Nectarines (or peaches) juxtaposed with sweet onions and rosemary is unusual combination of flavours that works amazingly well. In fact, if you haven't tried grilling or roasting fruit, I'd put that on my list of to-do's for 2012 (along with granita, yogurt, and choc-avocado smoothies).
Yes, I used this recipe for a dinner party, but we often have dinners comprised of crusty bread (or crackers) and dips. This would suit casual dippy dinners perfectly.
Roasted Nectarine Bruschetta
10 min prep + 30 min cooking
The ingredients3 nectarines or peaches, cut into cheeks
2 minced onions
3 Tbs extra virgin olive oil
1 tsp minced fresh rosemary
1/2 of a nice baguette, preferably sourdough ('cos it tastes better)
+sea salt, to taste
*As always, try to use organic ingredients when you can. And plant yourself some rosemary - it's so easy to grow and you never need too much at a time. Best to run outside and clip it off!

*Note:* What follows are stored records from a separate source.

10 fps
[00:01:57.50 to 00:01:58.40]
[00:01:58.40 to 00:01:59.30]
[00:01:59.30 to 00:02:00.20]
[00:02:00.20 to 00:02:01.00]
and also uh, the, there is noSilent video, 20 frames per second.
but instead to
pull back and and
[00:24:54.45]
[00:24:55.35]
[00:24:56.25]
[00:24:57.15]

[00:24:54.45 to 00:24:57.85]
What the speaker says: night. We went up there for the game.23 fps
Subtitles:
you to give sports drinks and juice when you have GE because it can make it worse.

1. Heat your oil and onions in a frying pan over medium heat, stirring constantly for the first couple of minutes. You want to start them cooking down, but you want to avoid having them brown at this early stage. After 2-3 minutes, turn the heat down to low and let the onions cook on their own (stirring occasionally) till they're soft and sweet, ~20 minutes or more. Add 1 tsp of water at a time, if they start to dry out.

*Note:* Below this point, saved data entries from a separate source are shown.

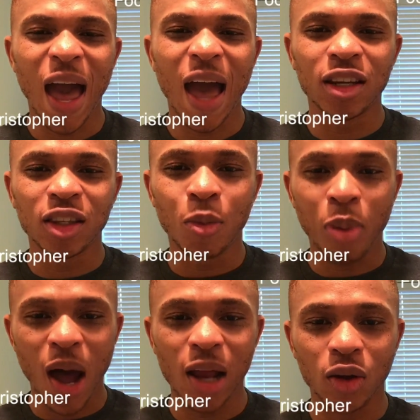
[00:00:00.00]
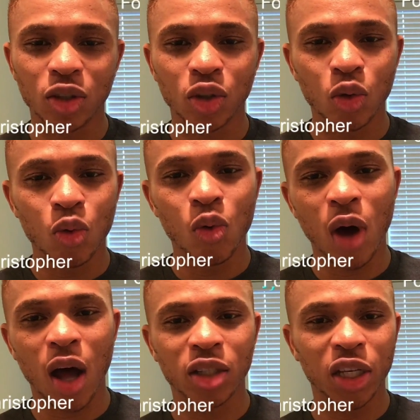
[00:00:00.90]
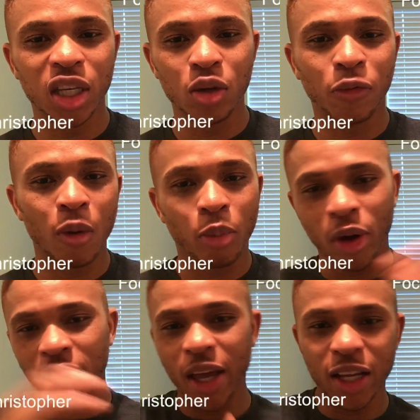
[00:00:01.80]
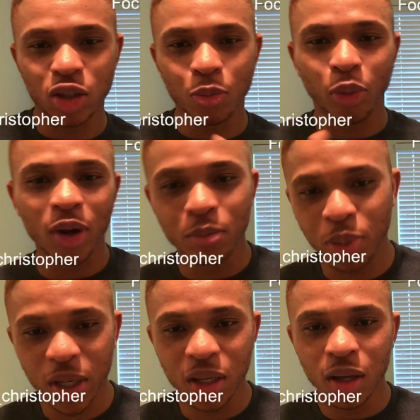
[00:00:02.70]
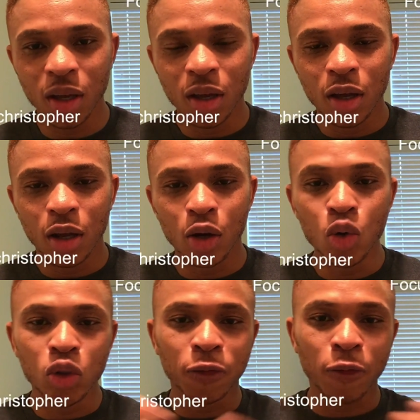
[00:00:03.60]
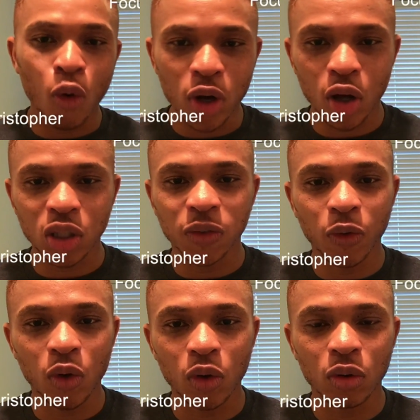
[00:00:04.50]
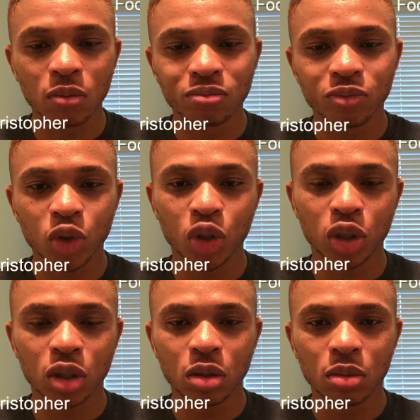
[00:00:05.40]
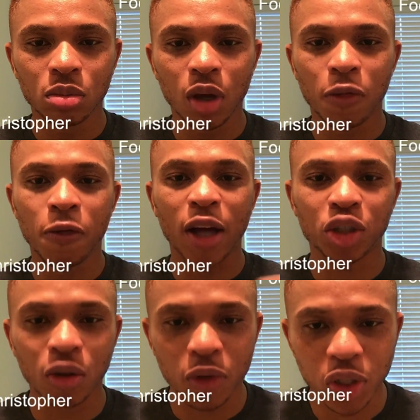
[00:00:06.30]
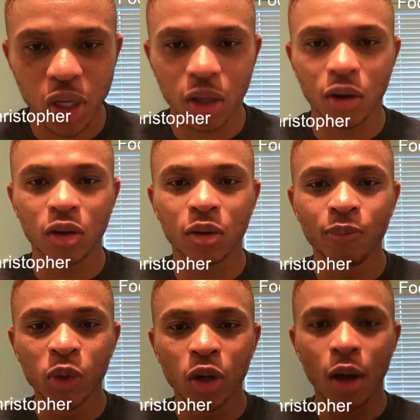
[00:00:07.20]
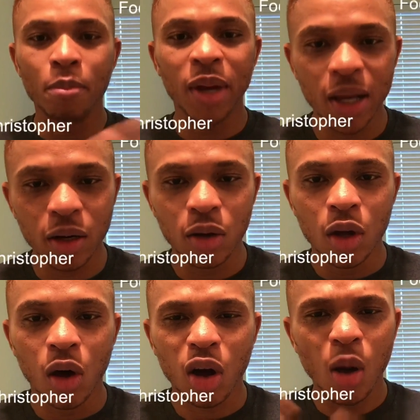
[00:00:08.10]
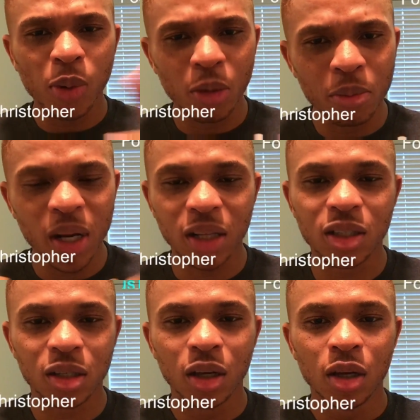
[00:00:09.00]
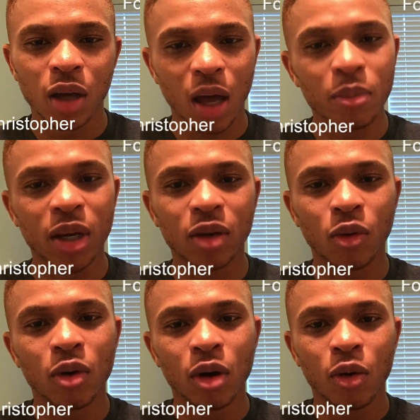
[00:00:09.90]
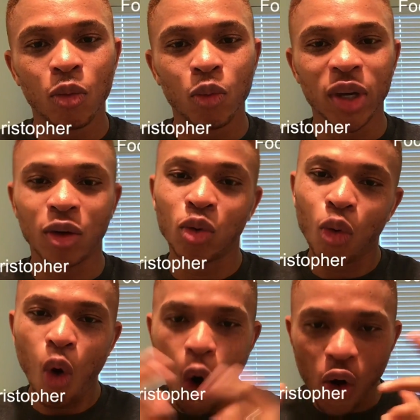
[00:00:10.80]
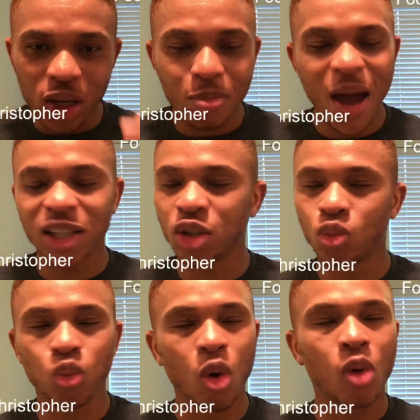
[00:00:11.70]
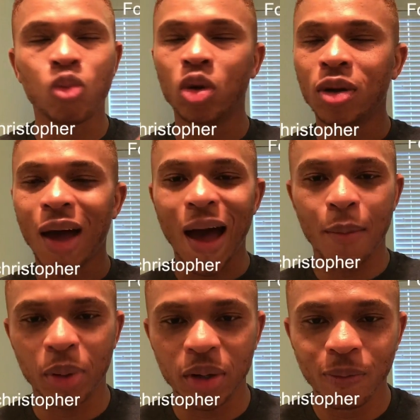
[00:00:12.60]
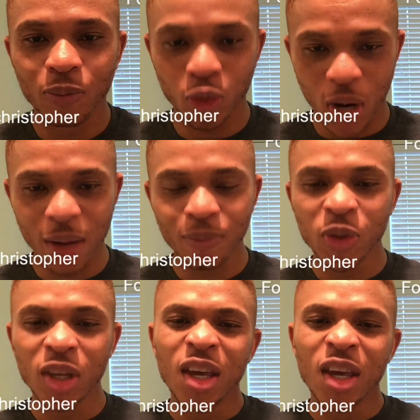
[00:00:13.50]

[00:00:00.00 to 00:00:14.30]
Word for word: And the pilots who are taking you from point A to point B lose focus for just a fraction of a second, a minute, a couple of minutes. I mean, we can all imagine what would happen, right?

NOTE: The longer you cook your onions, the sweeter they'll be - it's up to you. An hour = very sweet; 20 minutes = still lovely, if you're in a hurry. You'll notice the onions in my photos aren't fully caramelised - I figured keeping a little bit would contrast nicely with the fruit, and I ran out of time on the day.

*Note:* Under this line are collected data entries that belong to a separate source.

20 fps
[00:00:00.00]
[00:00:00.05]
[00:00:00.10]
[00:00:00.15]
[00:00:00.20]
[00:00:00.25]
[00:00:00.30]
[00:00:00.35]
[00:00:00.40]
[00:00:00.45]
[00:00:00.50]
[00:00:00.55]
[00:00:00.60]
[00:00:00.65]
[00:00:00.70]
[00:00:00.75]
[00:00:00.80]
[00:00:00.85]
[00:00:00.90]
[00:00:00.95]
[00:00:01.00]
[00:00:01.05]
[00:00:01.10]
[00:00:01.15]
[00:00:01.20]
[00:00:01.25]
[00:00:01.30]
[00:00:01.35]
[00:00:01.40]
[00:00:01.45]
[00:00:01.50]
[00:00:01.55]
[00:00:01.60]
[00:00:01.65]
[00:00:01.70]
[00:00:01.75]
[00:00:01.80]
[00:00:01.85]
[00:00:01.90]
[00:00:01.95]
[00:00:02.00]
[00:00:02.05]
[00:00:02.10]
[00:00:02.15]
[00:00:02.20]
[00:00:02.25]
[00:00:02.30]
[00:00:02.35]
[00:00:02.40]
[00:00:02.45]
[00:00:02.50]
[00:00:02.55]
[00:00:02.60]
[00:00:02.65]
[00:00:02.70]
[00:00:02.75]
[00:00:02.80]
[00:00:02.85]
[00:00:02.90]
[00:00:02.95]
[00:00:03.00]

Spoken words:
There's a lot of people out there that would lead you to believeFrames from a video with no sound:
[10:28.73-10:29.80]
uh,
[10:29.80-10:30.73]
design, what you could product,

2. While your onions are cooking away, grill or broil your nectarine cheeks till the skin starts to char (but the flesh should be soft). Grill marks look pretty, but you'll be chopping the nectarines up so don't worry too much. Turn them as necessary. When they're ready, pull them out of the heat and set aside to cool. When cool, chop them and mix with the onion.
3. Slice your baguette into 1" (2.5cm) thick slices and toast both sides. You can use a toaster oven, oven or frying pan for this. Try to time it so they're done just before you serve.
4. Top each slice with a hefty spoonful of nectarine/onion mix, sprinkle with rosemary and sea salt, to taste.
Serve! Ideally with wine, of course. A bubbly, perhaps?
My bruschetta cost me ~$5, using organic ingredients.